Results of nonlinear regression models: Predicted associations with life events, Family Health Study.
The next step was to estimate a multivariate multilevel model with the measure of strain entered as a quadratic term. Given the way the data and model were set up, the expectation was that stressful events squared has a statistically significant effect on the delinquency and depressive symptoms indicators. Moreover, this was expected to depend, partly, on family relations, which were treated here as the moderator variable. Two models were estimated. Model 1 included the key variables: stressful events—including the quadratic term—and family relations, as well as age and age2. Model 2 added the control variables.
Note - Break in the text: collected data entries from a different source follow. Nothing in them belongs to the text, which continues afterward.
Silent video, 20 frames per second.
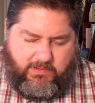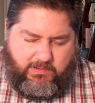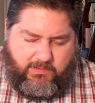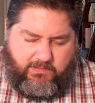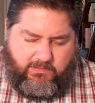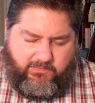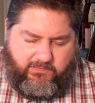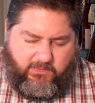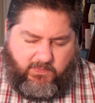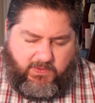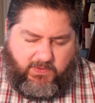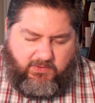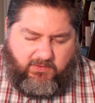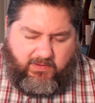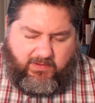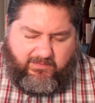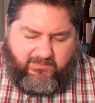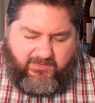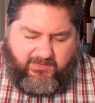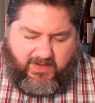For we do
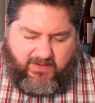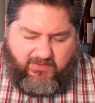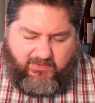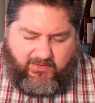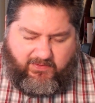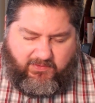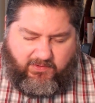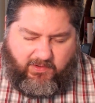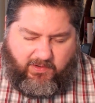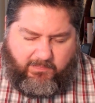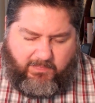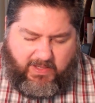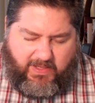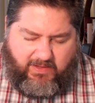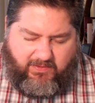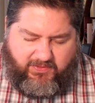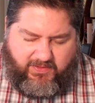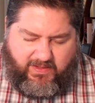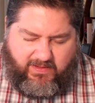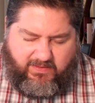confess that there are
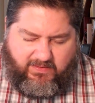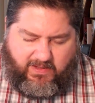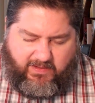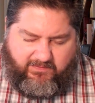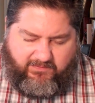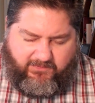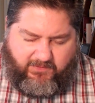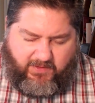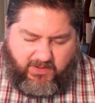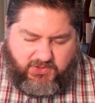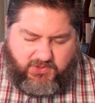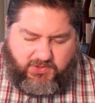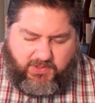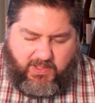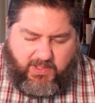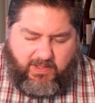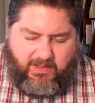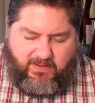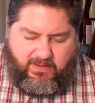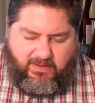many things that
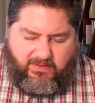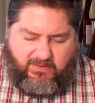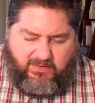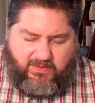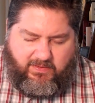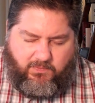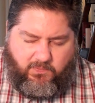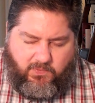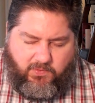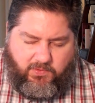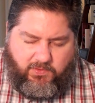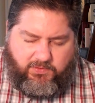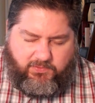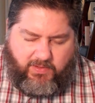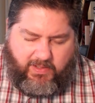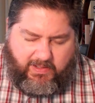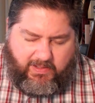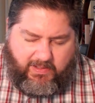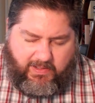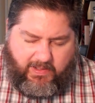frustrate us in the world
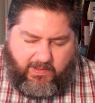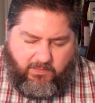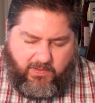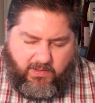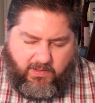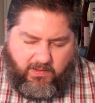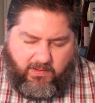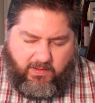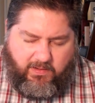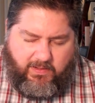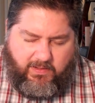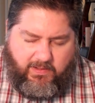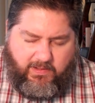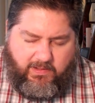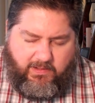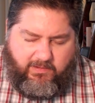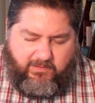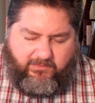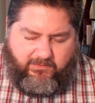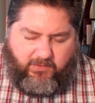right now. We are
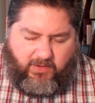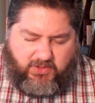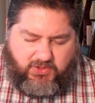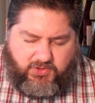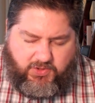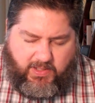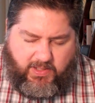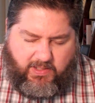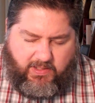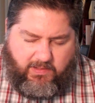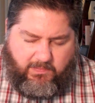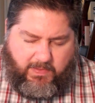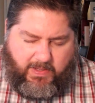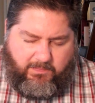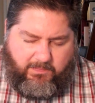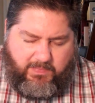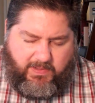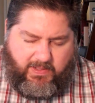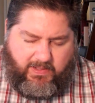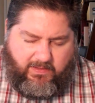frustrated
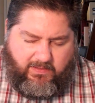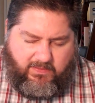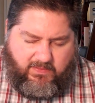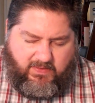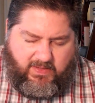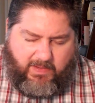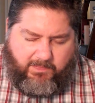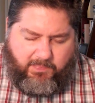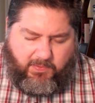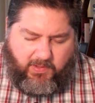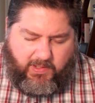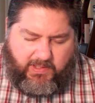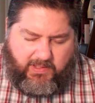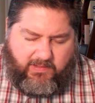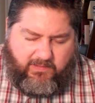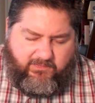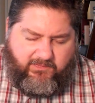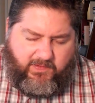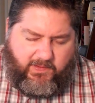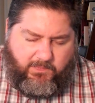about being
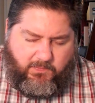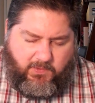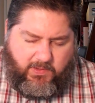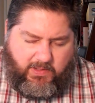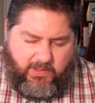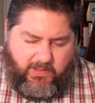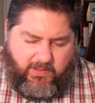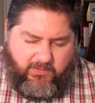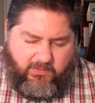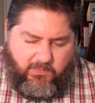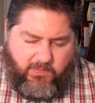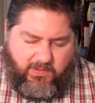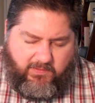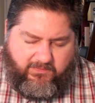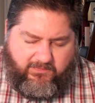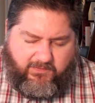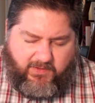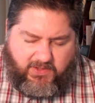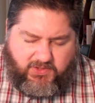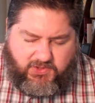separated from one another. We are
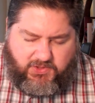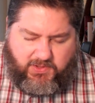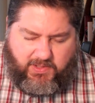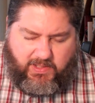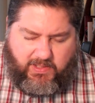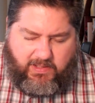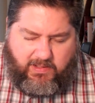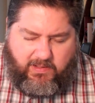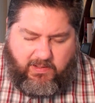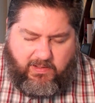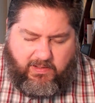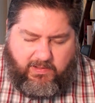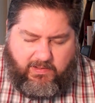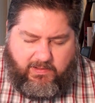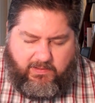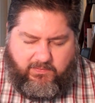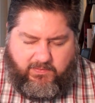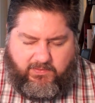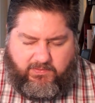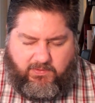frustrated
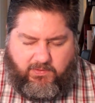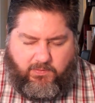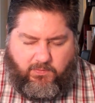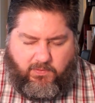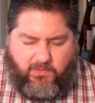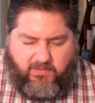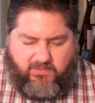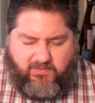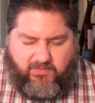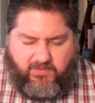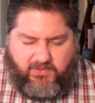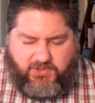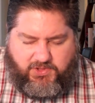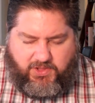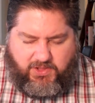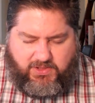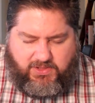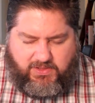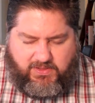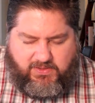that the doors of the
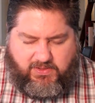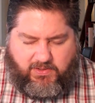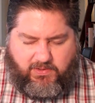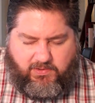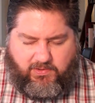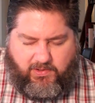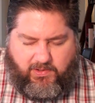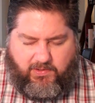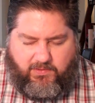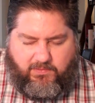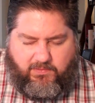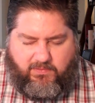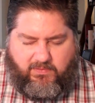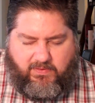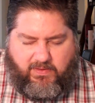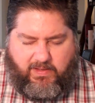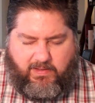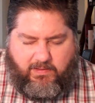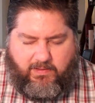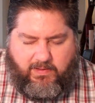churches are closed,
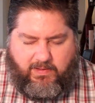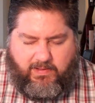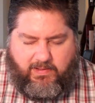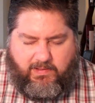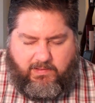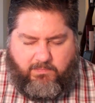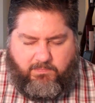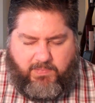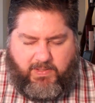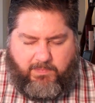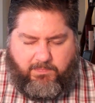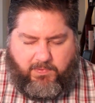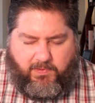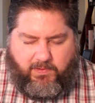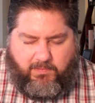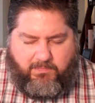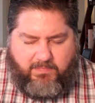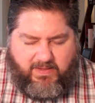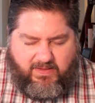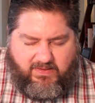that people
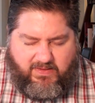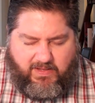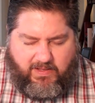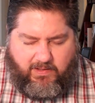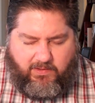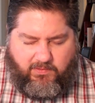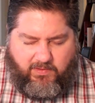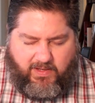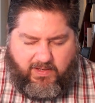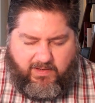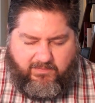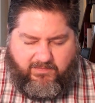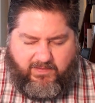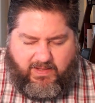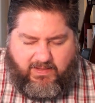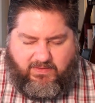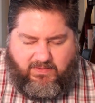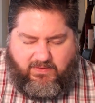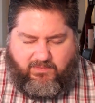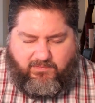are missing great
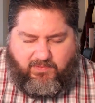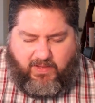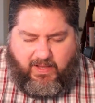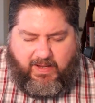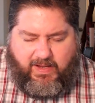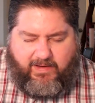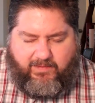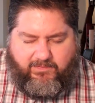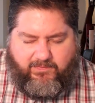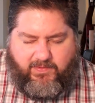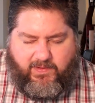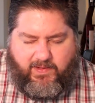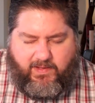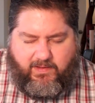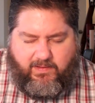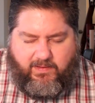events of life, that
Model 1 indicated that stressful events had a linear association with the two outcomes, but the quadratic terms were not statistically significant (delinquency: β = .008, p > .05; depressive symptoms: β = −.004, p > .05). This provided no initial support for either of the nonlinear strain hypotheses (see Hypotheses 1 and 3). However, note that there were statistically significant interactions between family relations and stressful events squared (delinquency: β = −.004, p < .05; depressive symptoms: β = −.009, p < .01). These results suggested that any impact of nonlinear strain on delinquent behavior and depressive symptoms was conditioned by family relations. Examining the signs of the coefficients, it appeared that better family relations were associated with relatively less delinquency and symptoms at higher levels of stress. On the other hand, poor family relations magnified the effects of stressful events in a nonlinear fashion (see Hypothesis 2). In addition, there was a nontrivial correlation between the residuals of the two outcomes (.28, p < .01). This offered support for estimating a related outcomes model.
Model 2 added the control variables as fixed effects in the model. Most of the results were consistent with previous studies. Males tended to be involved in more delinquent activities than females but reported relatively fewer depressive symptoms. Living with a mother and a father was negatively associated and peer delinquency positively associated with delinquent behavior. Self-esteem was positively associated with delinquent behavior but negatively associated with depressive symptoms.
Nonetheless, the addition of these control variables did not change the key associations shown in model 1. Instead, there remained a statistically significant effect of strain that was moderated by family relations. In particular, there were negative interactions between family relations and stressful events squared in the delinquency (β = −.005, p < .05) and in the depressive symptoms (β = −.008, p < .01) portions of the model. It is difficult to fully understand what these effects imply about the general associations in the model. Hence, Figures 2 and 3 provide predicted values by stressful events for three family relations categories: those up to the 25th percentile of family relations (poor relations), those between the 25th and 75th percentiles of family relations (average relations), and those at or above the 75th percentile of family relations (good relations). The other variables in the model were set to their mean (continuous variables) or modal (discrete variables) values.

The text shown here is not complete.